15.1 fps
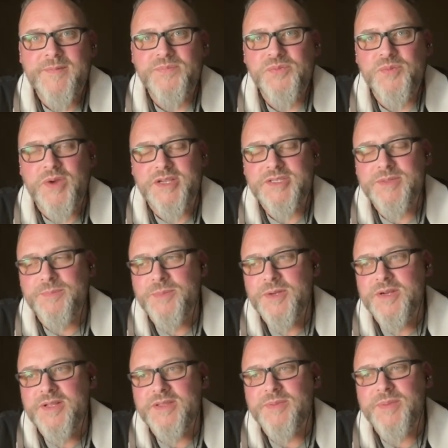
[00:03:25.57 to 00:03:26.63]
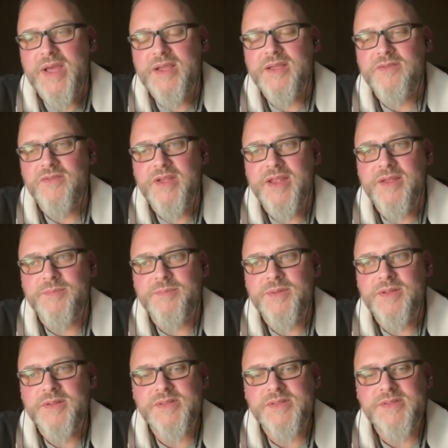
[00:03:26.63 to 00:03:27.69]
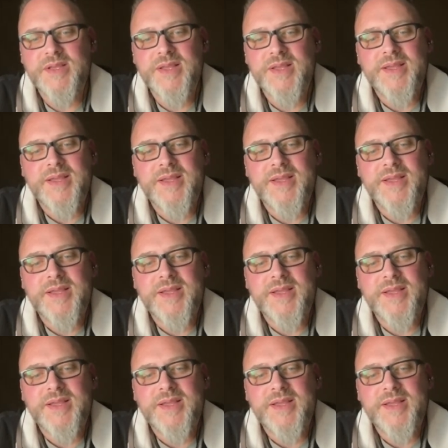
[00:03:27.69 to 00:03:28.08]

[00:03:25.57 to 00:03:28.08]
watched them put it in the back of an ambulance. And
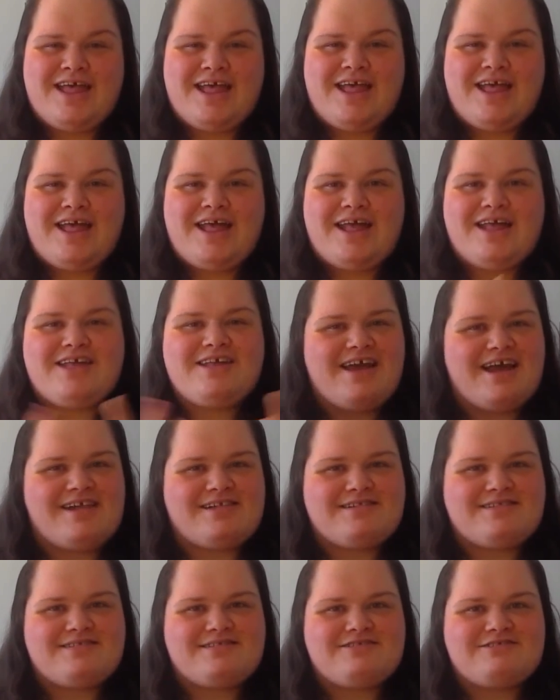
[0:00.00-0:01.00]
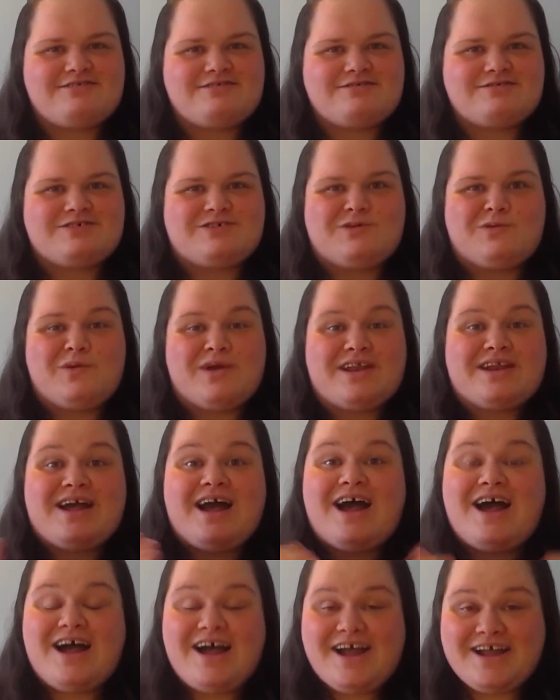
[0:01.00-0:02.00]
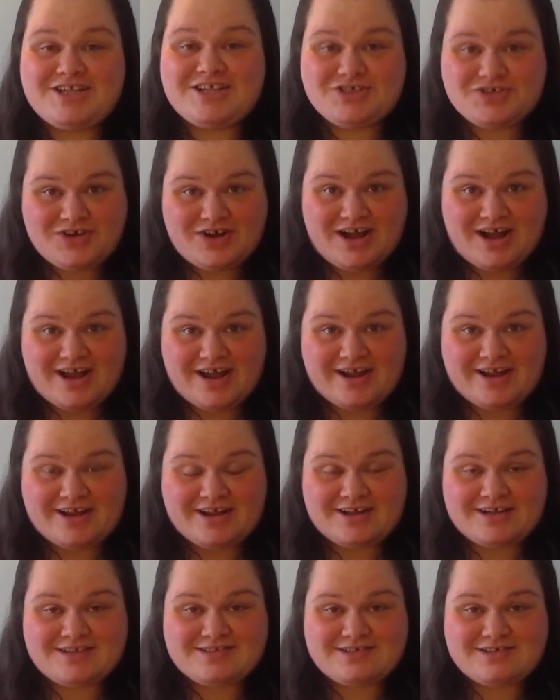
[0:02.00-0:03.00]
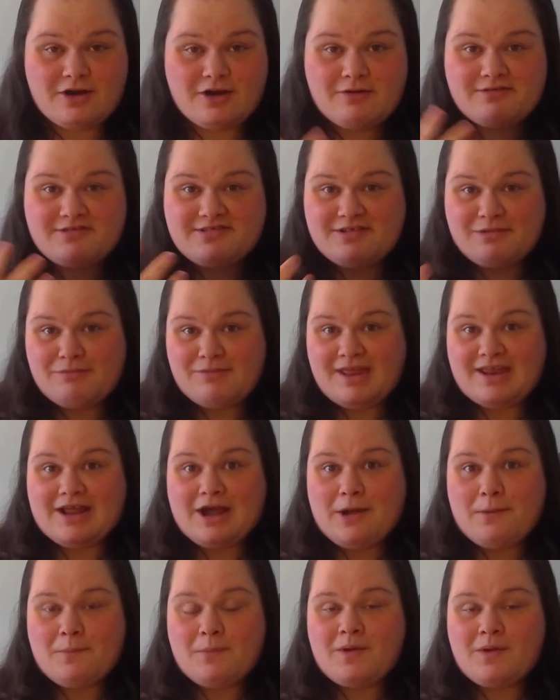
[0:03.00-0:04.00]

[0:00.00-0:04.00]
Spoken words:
Yet, when I try to host a meetup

===

● WORK TO COMPLETE
Beginning with the line that contains "[00:03:25.57 to 00:03:28.08]", repeat every remaining line of the data exactly, the last line included, and omit pictures.

● RESPONSE BOX
[00:03:25.57 to 00:03:28.08]
watched them put it in the back of an ambulance. And
[0:00.00-0:01.00]
[0:01.00-0:02.00]
[0:02.00-0:03.00]
[0:03.00-0:04.00]

[0:00.00-0:04.00]
Spoken words:
Yet, when I try to host a meetup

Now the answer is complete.